Kritik • 1. MAI • 30. April 2008 • Berliner Zeitung
Ralf Schenk entdeckt die These hinter den Episoden: Das Private, nicht das Politische, als Initialzündung für Ausbrüche. "Momentaufnahmen aus der Wirklichkeit, die insgesamt aber den fatalen Eindruck einer Ansammlung von Klischees hinterlassen.

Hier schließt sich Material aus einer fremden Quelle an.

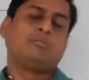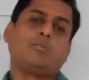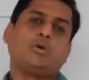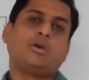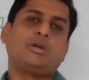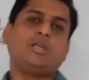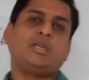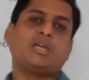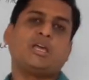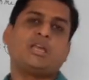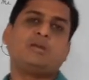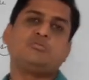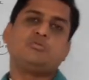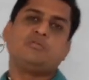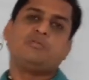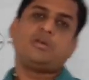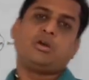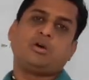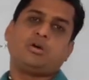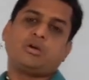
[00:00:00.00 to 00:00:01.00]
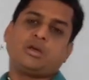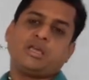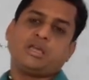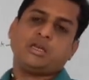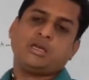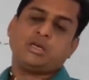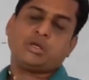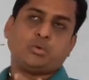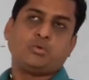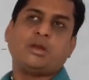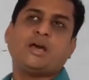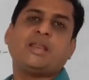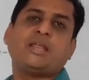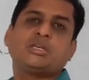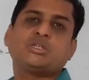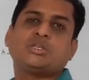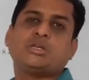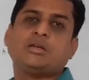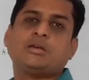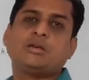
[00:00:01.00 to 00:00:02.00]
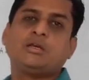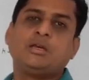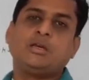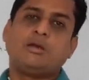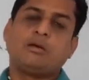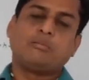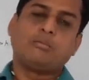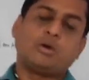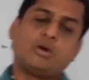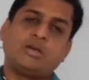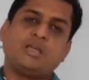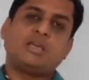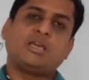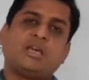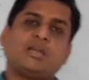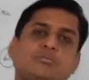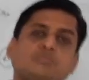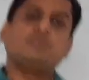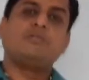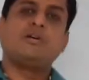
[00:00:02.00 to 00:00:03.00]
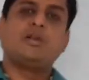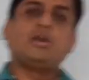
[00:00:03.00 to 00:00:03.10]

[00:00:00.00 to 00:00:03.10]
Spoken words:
body can move along in two direction, body can move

Fragt sich nur, ob die Realität eben aus Klischees besteht - oder ob sich in den Köpfen der Autoren schon vor Drehbeginn jene Muster festgesetzt hatten, die dann zu Geschichten verdichtet wurden? ... Viele Klischees und Versatzstücke, aber trotz starker Darsteller nur wenige Momente, die haften bleiben."